The president of the Philippines Rodrigo Duterte has signed a new anti-terrorism law. The new law the Republic Act No. 11479 provides the government with more rights for surveillance and repeals the Human Security Act of 2007. Suspected terrorists can be detained and arrested without a warrant and without charges for up to 24 days.

Regional News • Americas • United States
United States Senate discusses bill to regulate encryption
United States Senate discusses bill to regulate encryption
Credit: Santeri Viinamäki (Creative Commons Attribution ShareAlike 4.0)

The "Lawful Access to Encrypted Data Act", introduced by senators Graham, Blackburn, and Cotton would force manufacturers of devices and systems with encryption to be able to decrypt data upon request of public authorities or court orders.

The law is tied to other regulations regarding surveillance and national security including Section 215 of the Patriot Act. For technology companies, the only reason to not unencrypt data would require proof that it is "technically impossible" and then they could be forced by the government to redesign their systems.

Regional News • Americas • United States
Facial-recognition technology banned by Boston City Council
Flat Recognition Facial Face Woman System
Flat Recognition Facial Face Woman System Credit: teguhjatipras

The City Council in Boston has, in a unanimous vote, banned the usage of facial-recognition technology by the police. Councilor Ricardo Arroyo has stated that "It puts Bostonians at risk for misidentification", which is the reason why the technology has not been in use previous to the ban.
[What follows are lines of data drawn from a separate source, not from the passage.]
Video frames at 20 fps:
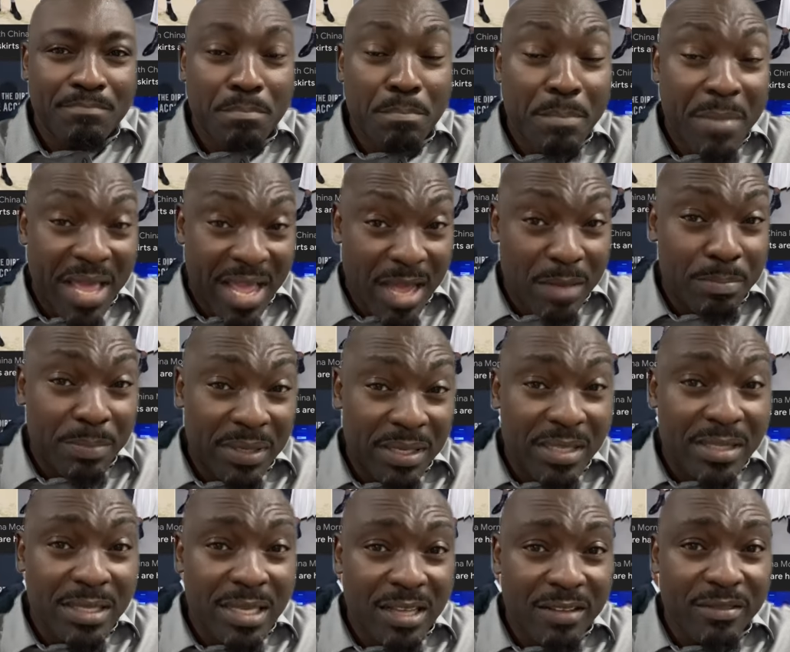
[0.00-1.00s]
may I
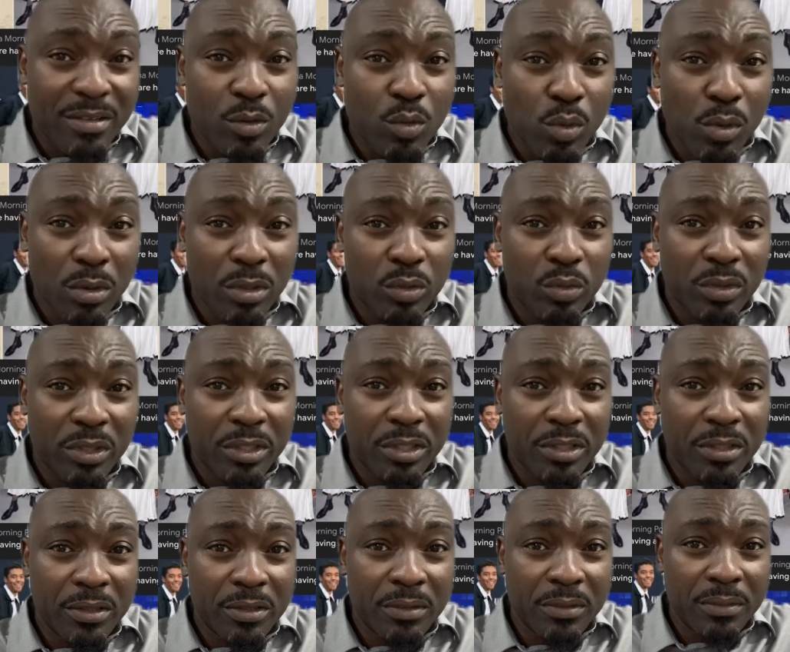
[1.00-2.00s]
please have a word with
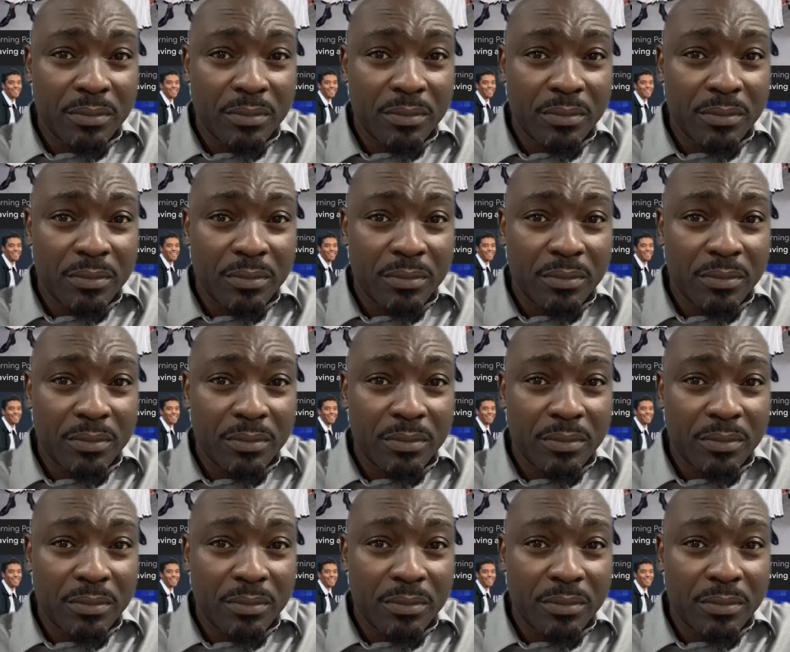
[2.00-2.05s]
you?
The second Councilor, Michelle Wu, who co-authored the order with Arroyo said that "Boston should not be using racially discriminatory technology" as a study by the MIT found that facial recognition technology has a racial bias against people with darker skin.

Law
Austria: Trial against former police office for alleged illegal data harvesting
Austria: Trial against former police office for alleged illegal data harvesting
Credit: Plani (Creative Commons Attribution 3.0)

An Austrian court is currently investigating a potential data scandal. The background is the lawsuit against a former police officer who is said to have carried out more than 90 inquiries from the police network for no official reason.
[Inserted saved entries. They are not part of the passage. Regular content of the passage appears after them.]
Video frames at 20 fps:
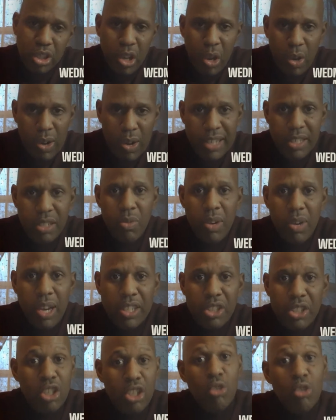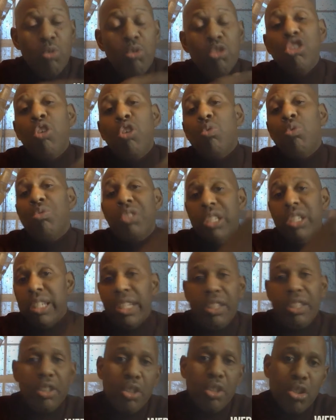go that direction. Or you chose to
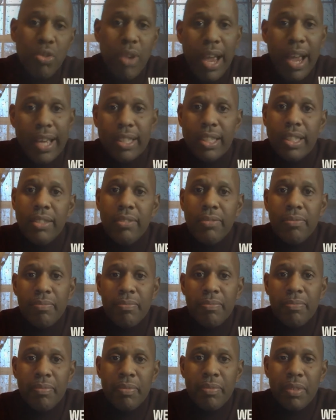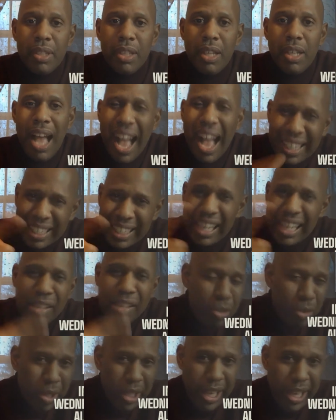get distracted. I gave
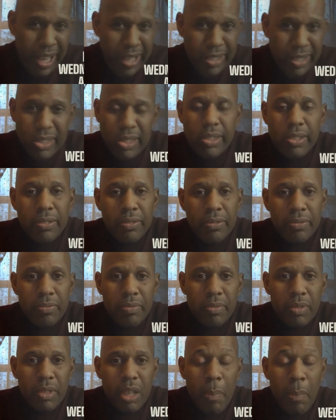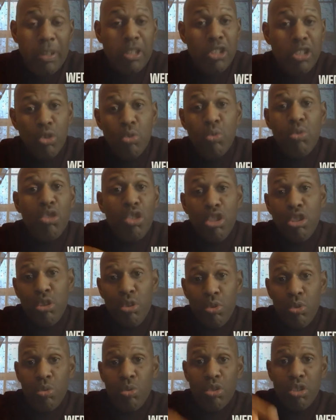you the answer, but you
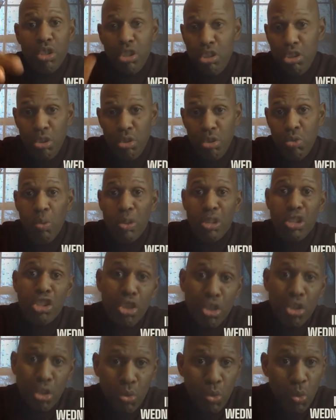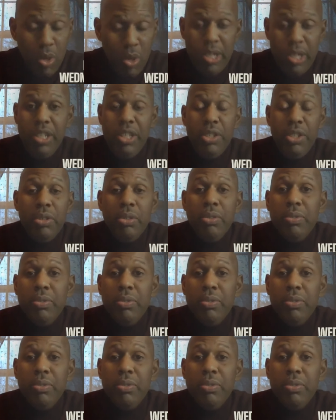choose to do what you want to do.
In court, he defended himself that he only checked security company employees. The judgment is still pending.

Law
United States judge rules that FBI is not allowed to look at locked phone screen without warrant

In a ruling by judge John Coughenour at the district court of Seattle, the judge has decided that the FBI violated the 4th Amendment by powering the phone of the suspect on and taking a photograph of the lock screen. While powering the phone on and looking at the phone during the search is permitted, the judge ruled that taking a photograph and examining it later requires a warrant.
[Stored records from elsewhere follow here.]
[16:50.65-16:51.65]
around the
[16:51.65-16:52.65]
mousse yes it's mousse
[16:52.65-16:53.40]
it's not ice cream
Regional News • Middle East
Israel extends cell phone surveillance by three weeks

In order to keep tracking carriers of the coronavirus, the subcommittee for the intelligence service of the Knesset has approved an extension of the smartphone surveillance program for another three weeks. The government originally advocated for an extension until June 16, but the committee only permitted one until May 26. The chair of the subcommittee, Gabi Ashkenazi, said that he sees it "as the right balance between not using this tool for the entire period and ensuring there is a legislative process".